Configure your destination under the destination tab

  1. Choose your destination type. It could be either your internal first class data store from your workspace, such as Lakehouse, or your external data stores. You use Lakehouse as an example.

  2. Choose to use Lakehouse in Workspace data store type. Select + New, and it navigates you to the Lakehouse creation page. Specify your Lakehouse name and then select Create.

    Screenshot showing Lakehouse creation.

  3. Specify a table or set up the file path to define the file or folder as the destination. Here select Tables and specify a table to write data.

    Screenshot showing where to find Table settings.

Run and schedule your data pipeline

After completing the configuration of your data pipeline, run the data pipeline to trigger the copy activity. You can also schedule your data pipeline run if needed.

  1. Switch to the Home tab and select Run.
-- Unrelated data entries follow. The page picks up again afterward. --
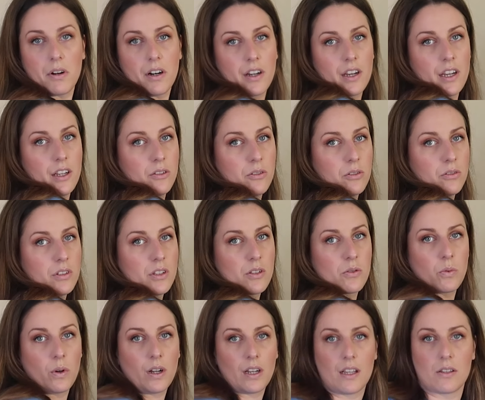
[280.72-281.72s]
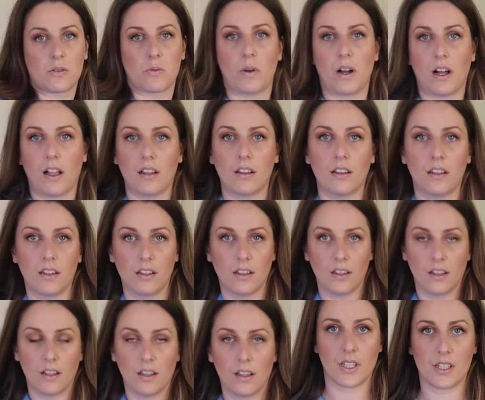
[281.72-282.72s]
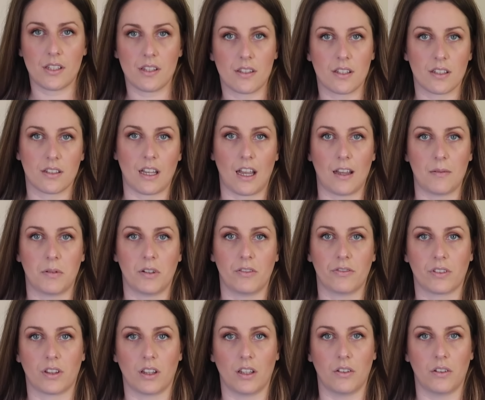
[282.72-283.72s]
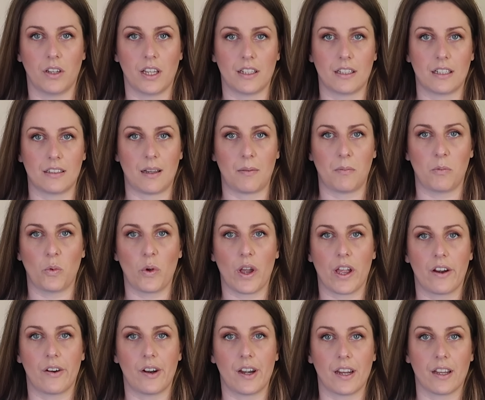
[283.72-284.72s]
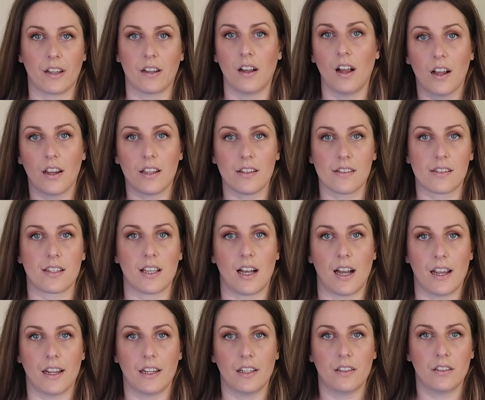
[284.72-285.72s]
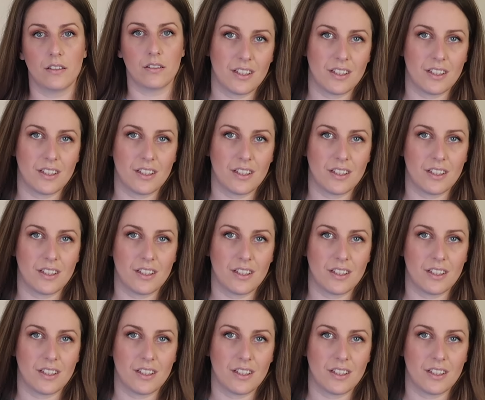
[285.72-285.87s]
into this one as well. This is the type of clothing that I'm wearing inside.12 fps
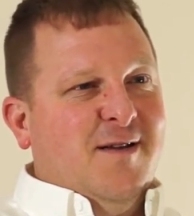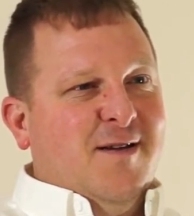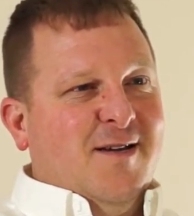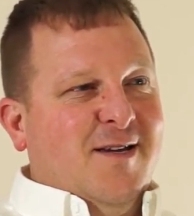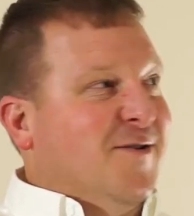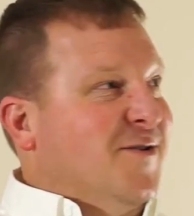
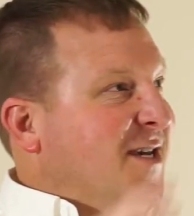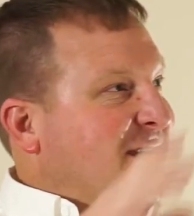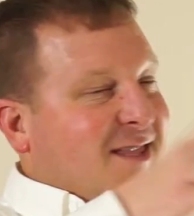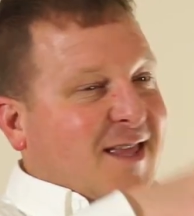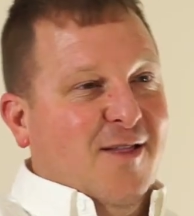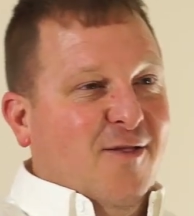It's
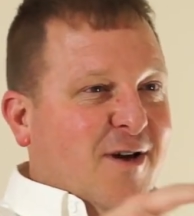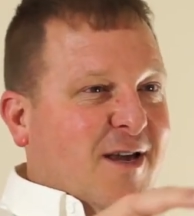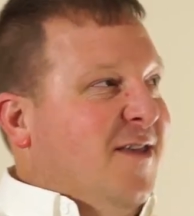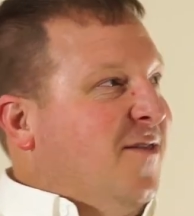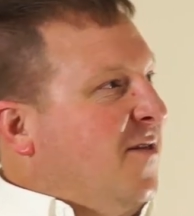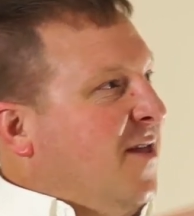like they look
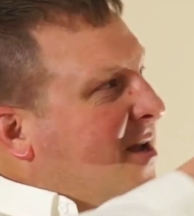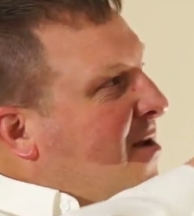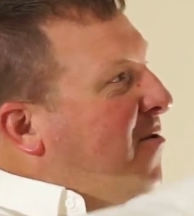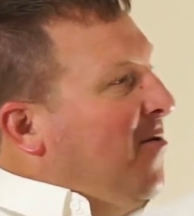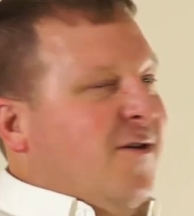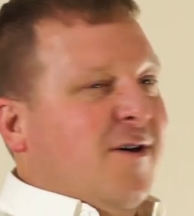in, they're like,
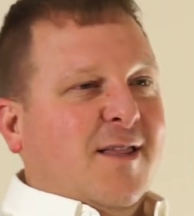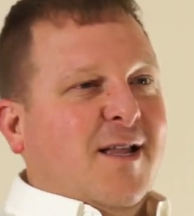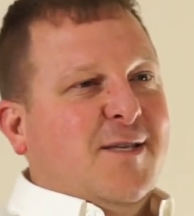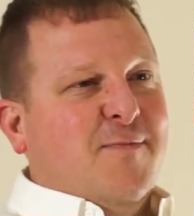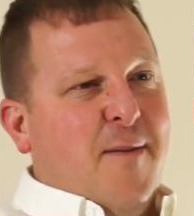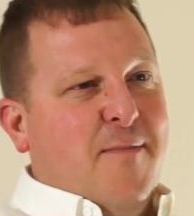oh, look,
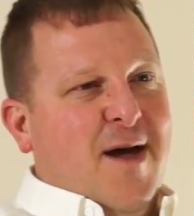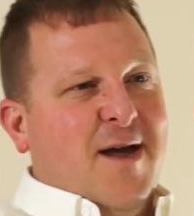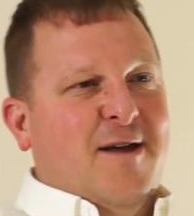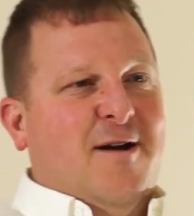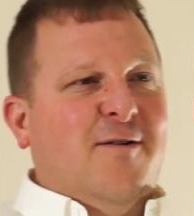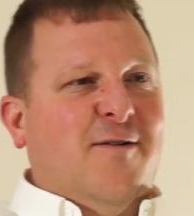that's my
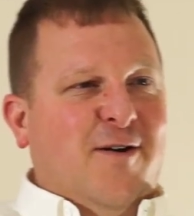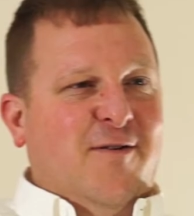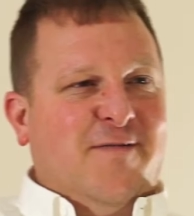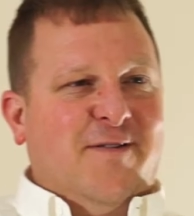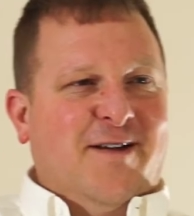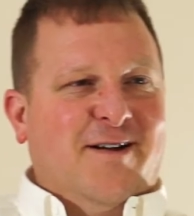backyard right
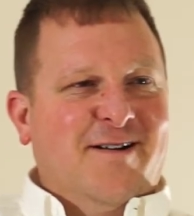over there.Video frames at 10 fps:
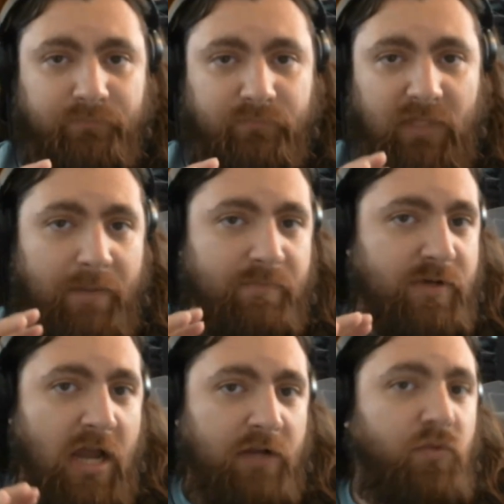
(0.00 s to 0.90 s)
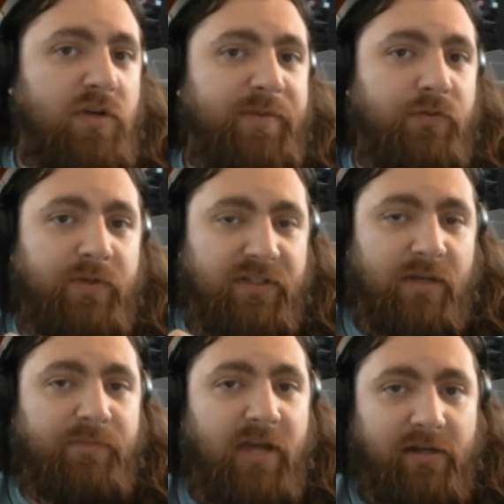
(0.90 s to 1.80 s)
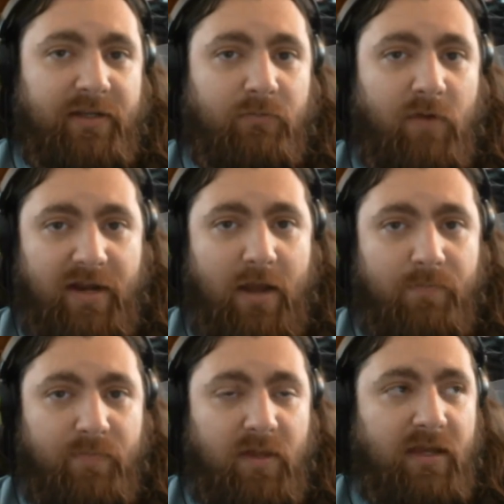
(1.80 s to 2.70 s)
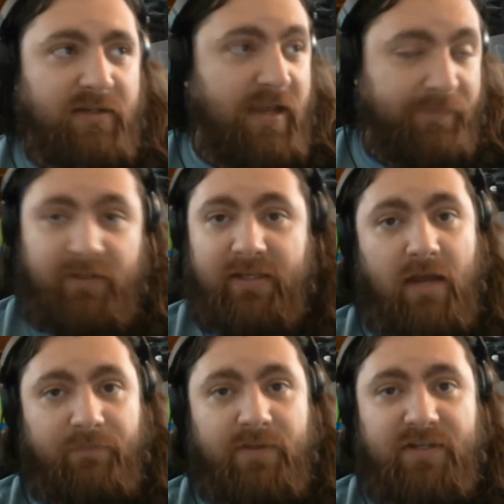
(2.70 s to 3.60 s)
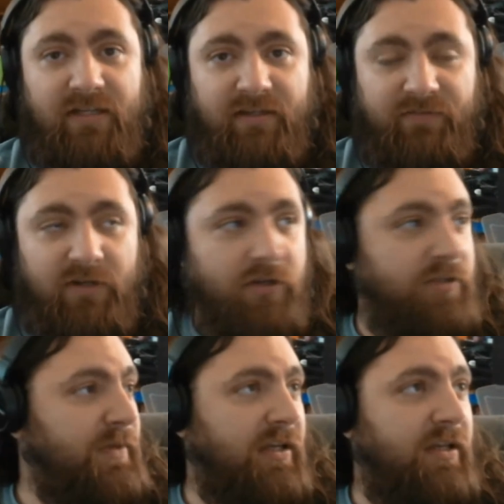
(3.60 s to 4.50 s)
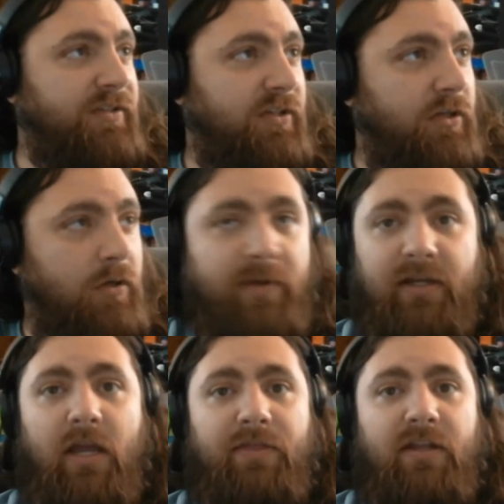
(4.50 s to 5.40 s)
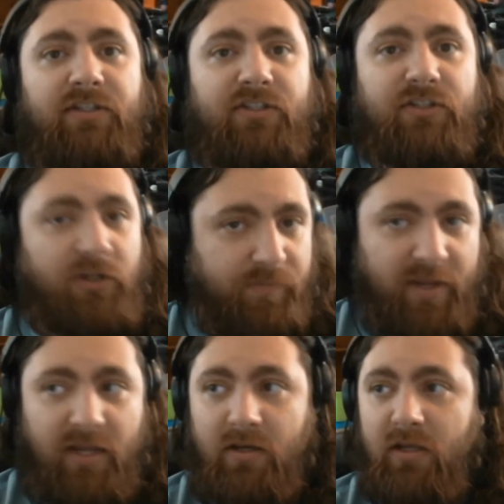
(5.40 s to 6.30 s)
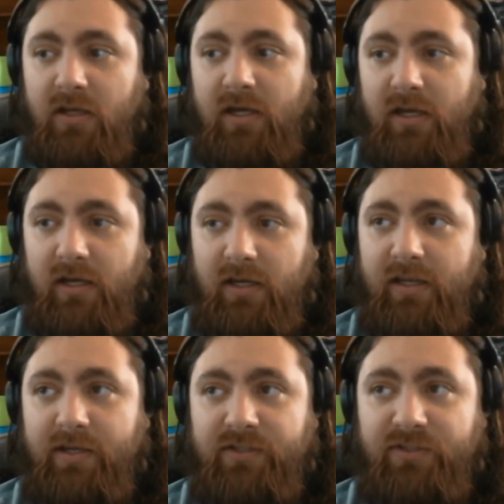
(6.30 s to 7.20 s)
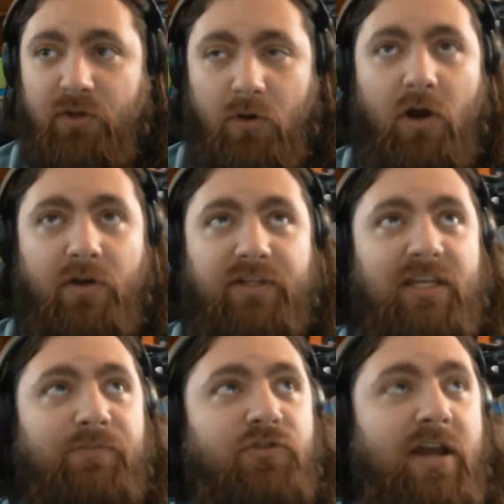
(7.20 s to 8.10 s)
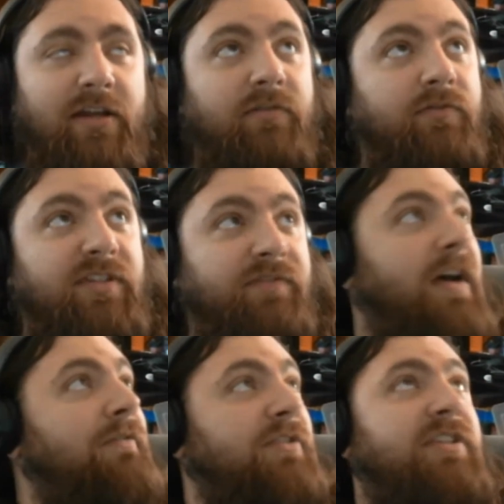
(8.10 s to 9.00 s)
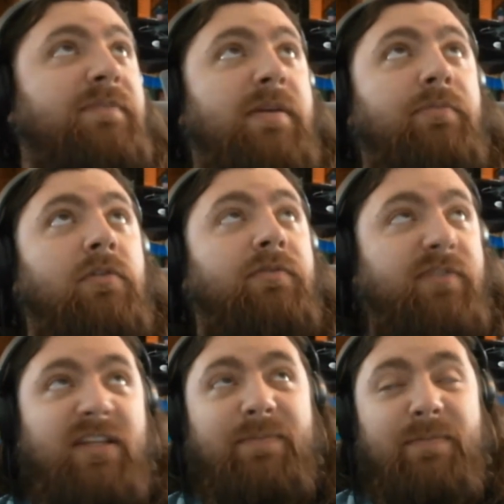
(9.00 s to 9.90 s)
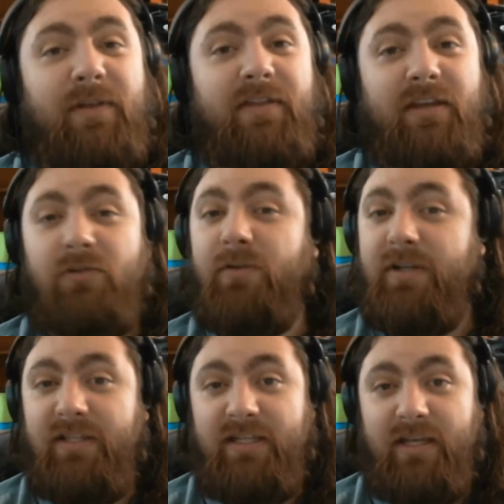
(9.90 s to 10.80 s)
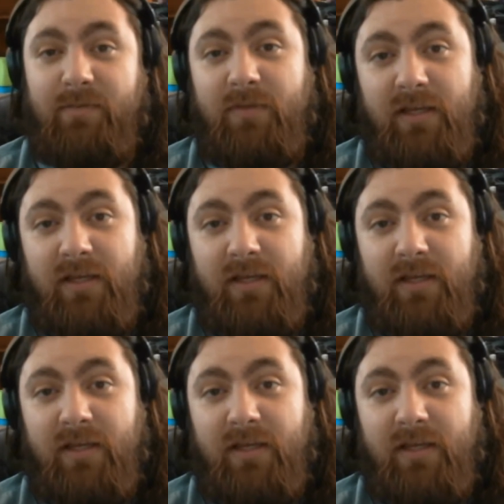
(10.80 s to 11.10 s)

I'm not going to be doing the subtitling right now. Definitely not for the D&D videos because, oh my god, that's such a pain. It is so hard to keep track of, is it 5 or 6 people? 6 people, I think, including the DM.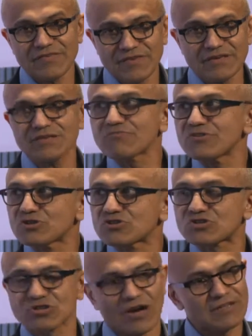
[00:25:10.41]
think that we should
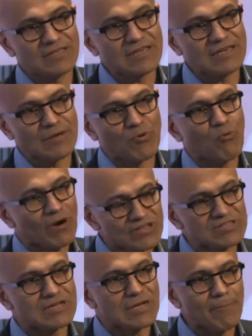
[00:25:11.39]
start thinking about what is
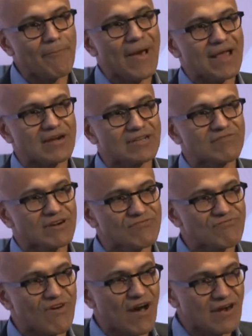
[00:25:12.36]
the comparative
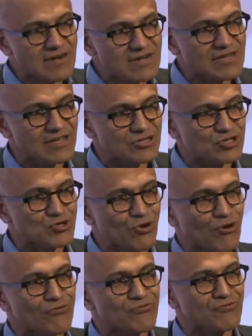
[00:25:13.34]
advantage
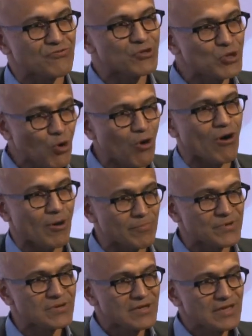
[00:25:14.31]
of Europe.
A confirmation dialog is displayed. Then select Save and run to start the activity.

    Screenshot of saving and running activity.

  2. You can monitor the running process and check the results on the Output tab below the data pipeline canvas. Select the run details button (with the glasses icon highlighted) to view the run details.

    Screenshot of the output of the data pipeline.

  3. You can also schedule the data pipeline to run with a specific frequency as required. Below is an example scheduling the data pipeline to run every 15 minutes. You can also specify the Start time and End time for your schedule. If you don't specify a start time, the start time is the time your schedule applies. If you don't specify an end time, your data pipeline run keeps recurring every 15 minutes.

    Screenshot of scheduling the data pipeline.